Legacy of Dr. King and Hank Aaron
The MLB decision was announced two days before the 53rd anniversary of the assassination of Civil Rights Movement leader, Dr. Martin Luther King Jr. King would surely have supported this boycott if he had lived. King was pastor at Atlanta’s Ebenezer Baptist Church and is buried near the church.
This year’s All-Star Game was to honor the legendary Hall of Famer Hank Aaron, who died in January. Aaron started his career in the Negro Leagues and joined the Atlanta (originally Milwaukee) baseball team in the early 1950s. It was in Atlanta that Aaron broke Babe Ruth’s all-time home run record in 1974, almost 25 years ago. Aaron was also a civil rights activist.
Those who opposed the MLB decision have tried to co-opt Aaron’s name, claiming he would want the All-Star Game to remain in Atlanta. But Dusty Baker, the Black general manager of the Houston Astros and a good friend of Aaron, believes otherwise, stating: “This is what Hank would have liked, even though it’s in his town. He always had the rights of the people in the forefront of his mind and in his heart.” (AJC, April 3)
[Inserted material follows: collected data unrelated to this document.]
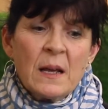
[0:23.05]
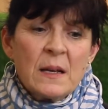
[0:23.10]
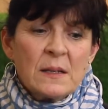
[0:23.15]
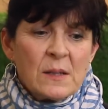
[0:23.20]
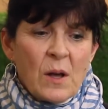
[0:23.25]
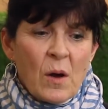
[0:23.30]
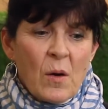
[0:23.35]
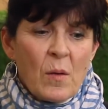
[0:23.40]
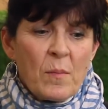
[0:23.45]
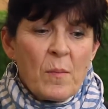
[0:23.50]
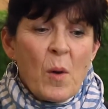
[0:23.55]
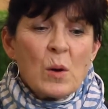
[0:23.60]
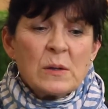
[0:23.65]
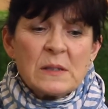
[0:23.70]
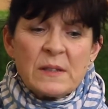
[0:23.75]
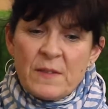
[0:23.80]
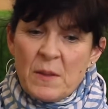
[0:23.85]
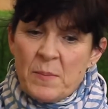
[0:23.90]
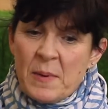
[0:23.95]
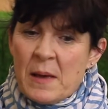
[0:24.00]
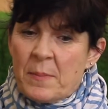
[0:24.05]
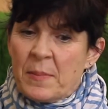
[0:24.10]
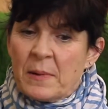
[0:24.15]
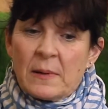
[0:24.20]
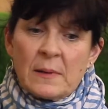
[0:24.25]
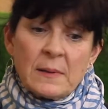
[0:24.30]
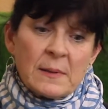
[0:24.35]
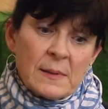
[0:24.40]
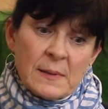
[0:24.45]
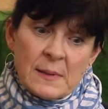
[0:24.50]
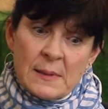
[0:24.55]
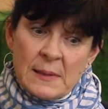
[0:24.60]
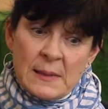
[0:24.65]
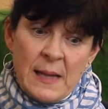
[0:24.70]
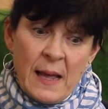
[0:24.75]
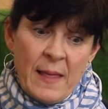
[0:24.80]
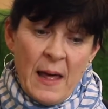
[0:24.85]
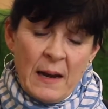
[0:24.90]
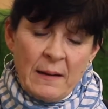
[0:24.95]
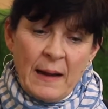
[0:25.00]
So most of the people,
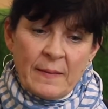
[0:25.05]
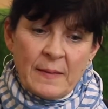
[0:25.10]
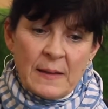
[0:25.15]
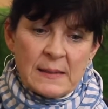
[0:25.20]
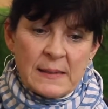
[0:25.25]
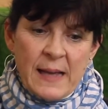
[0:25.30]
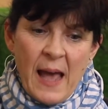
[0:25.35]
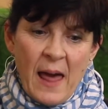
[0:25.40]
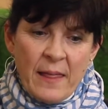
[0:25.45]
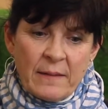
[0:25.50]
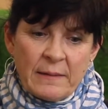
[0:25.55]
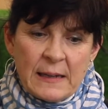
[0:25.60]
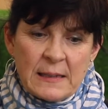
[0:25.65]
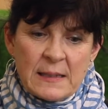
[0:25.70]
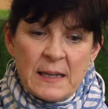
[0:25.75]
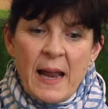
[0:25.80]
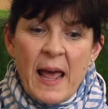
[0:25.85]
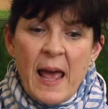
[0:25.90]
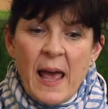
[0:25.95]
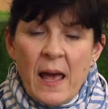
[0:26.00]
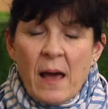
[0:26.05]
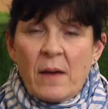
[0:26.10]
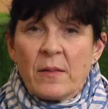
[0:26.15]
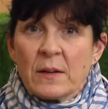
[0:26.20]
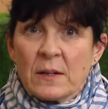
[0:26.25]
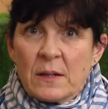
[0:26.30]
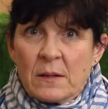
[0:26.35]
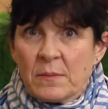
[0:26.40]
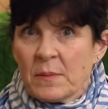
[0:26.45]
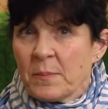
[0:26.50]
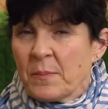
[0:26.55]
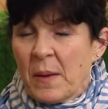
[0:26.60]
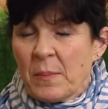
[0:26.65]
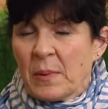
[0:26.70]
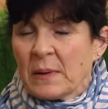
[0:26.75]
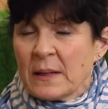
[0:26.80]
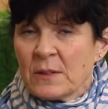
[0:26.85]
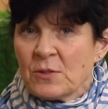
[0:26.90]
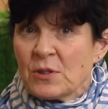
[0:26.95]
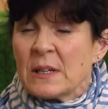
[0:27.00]
say, that are at this gathering today, other
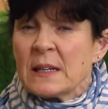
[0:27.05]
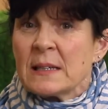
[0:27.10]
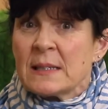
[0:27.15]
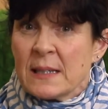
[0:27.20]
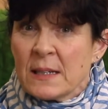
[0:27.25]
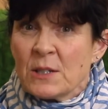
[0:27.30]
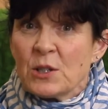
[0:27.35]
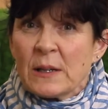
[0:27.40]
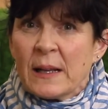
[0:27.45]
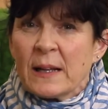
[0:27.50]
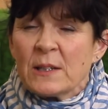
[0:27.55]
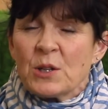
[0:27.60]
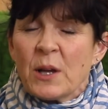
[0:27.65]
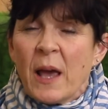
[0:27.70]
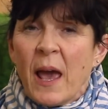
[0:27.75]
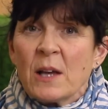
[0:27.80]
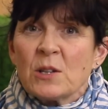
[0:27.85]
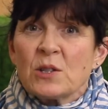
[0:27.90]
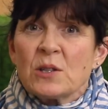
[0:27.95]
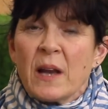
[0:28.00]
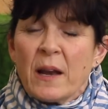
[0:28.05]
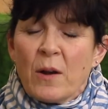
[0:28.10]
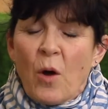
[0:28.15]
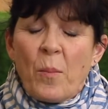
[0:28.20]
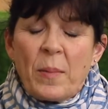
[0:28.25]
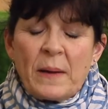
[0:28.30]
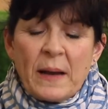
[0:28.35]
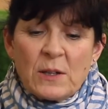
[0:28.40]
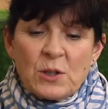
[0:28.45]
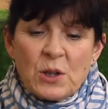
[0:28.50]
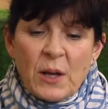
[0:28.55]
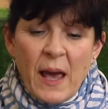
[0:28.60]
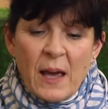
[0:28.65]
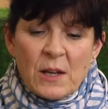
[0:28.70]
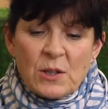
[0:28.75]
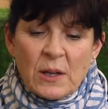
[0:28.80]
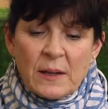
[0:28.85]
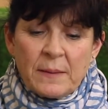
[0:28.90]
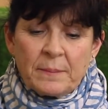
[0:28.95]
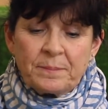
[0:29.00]
people interested in digital education and open
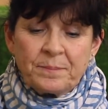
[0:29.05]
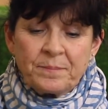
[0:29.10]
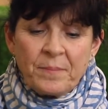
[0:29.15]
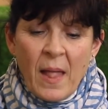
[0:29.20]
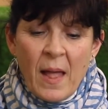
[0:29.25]
education,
Baker went on to say, “I think it’s great that the league’s going to properly honor Hank Aaron, no matter where the game is played. I’ve even thought possibly it might be Milwaukee, since that was Hank’s first and last stop, but nobody [from MLB] has said anything about it yet.” Milwaukee is now home to the Brewers baseball team.
Whether the MLB decision will have a domino effect — with other sports teams or mass gatherings taking a similar political stance of not investing in Georgia’s economy — remains to be seen.